Donald Trump on Monday suggested veterans with PTSD "can't handle" the psychological toll of combat. The Republican nominee — who benefitted from four deferments from the draft during the Vietnam War — was apparently trying to convey sympathy for veterans with PTSD, but tripped over his own faux-machismo.
Asked by an audience member if he'd support a "more holistic approach to solve the problems of veteran suicide and PTSD," Trump responded that "a lot of people can't handle it (combat), and they see horror stories, they see events that you couldn't see in a movie, nobody would believe it."
"When people come back from war and combat and they see maybe what the people in this room have seen many times over, and you're strong and you can handle it," he told the audience of veterans at a town hall-style event in Virginia hosted by the Retired American Warriors PAC. "We need ... mental health help and medical."
Last month, during NBC's ham-fisted "Commander-in-Chief Forum," Trump caught flak for correcting (some say "mansplaining") Marine veteran Rachel Fredericks, who noted that 20 veterans commit suicide every day.
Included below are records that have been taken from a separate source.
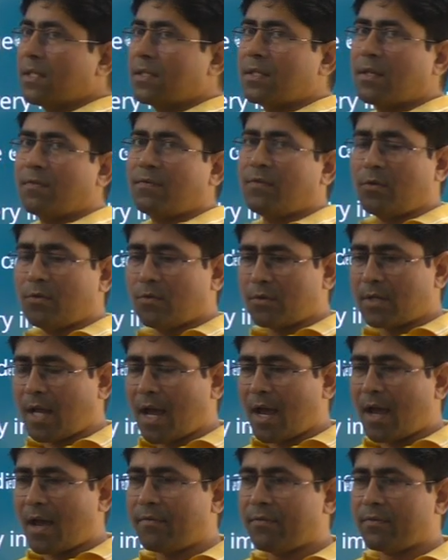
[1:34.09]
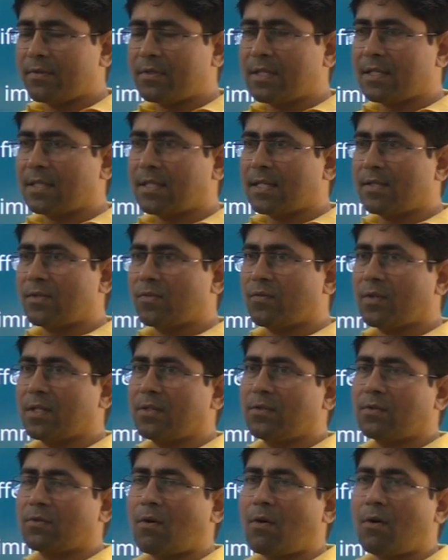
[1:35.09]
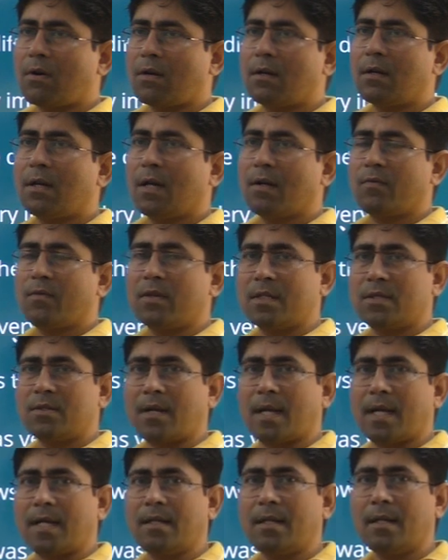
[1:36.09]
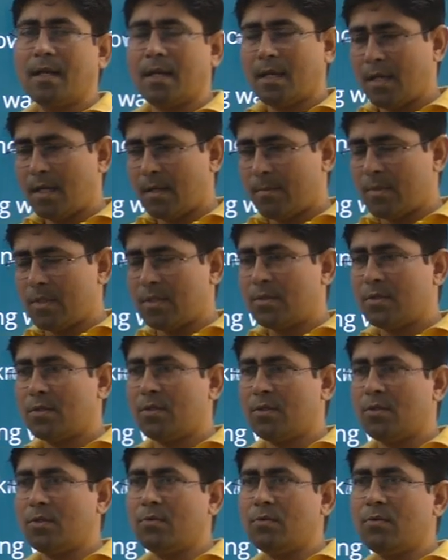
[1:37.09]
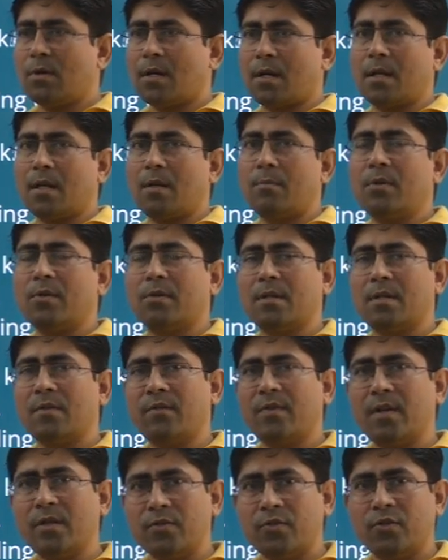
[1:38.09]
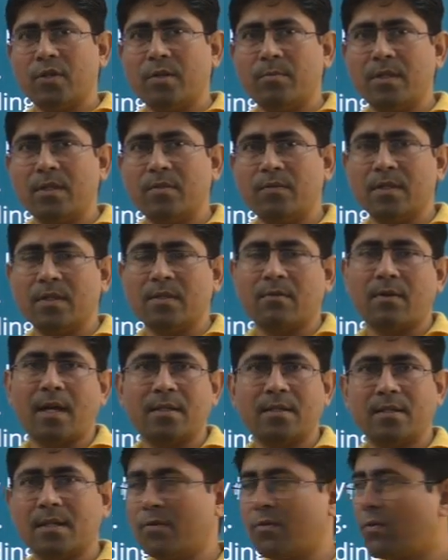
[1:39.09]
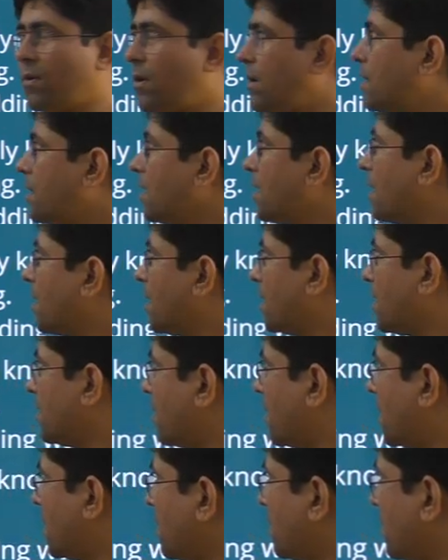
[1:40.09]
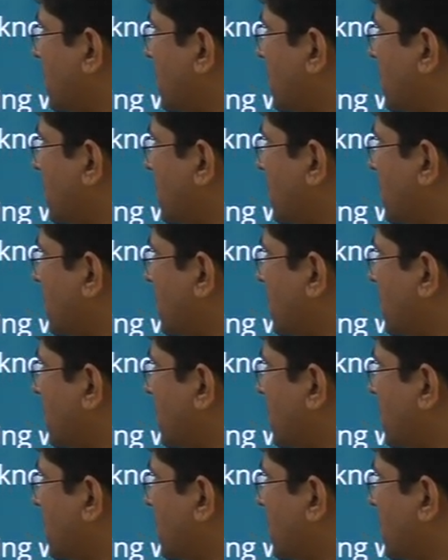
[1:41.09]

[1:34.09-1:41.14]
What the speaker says: Means if you don't have the sense what is wrong and what is right, means you are unable to differentiate between the rights and wrong, you can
"Actually, it's 22," Trump responded. "It's almost impossible to believe that this is happening in our country." (Of course, his stat was fact-checked to be false, as his statements tend to be. Though at one point 22 veterans were committing suicide daily, the VA Suicide Prevention Program in a July 2016 report updated the figure to 20.)
Trump fell out of favor with Arizona Sen. John McCain in July after he suggested the Vietnam veteran who spent five years as a P.O.W. "was a war hero because he was captured. I like people who weren’t captured.”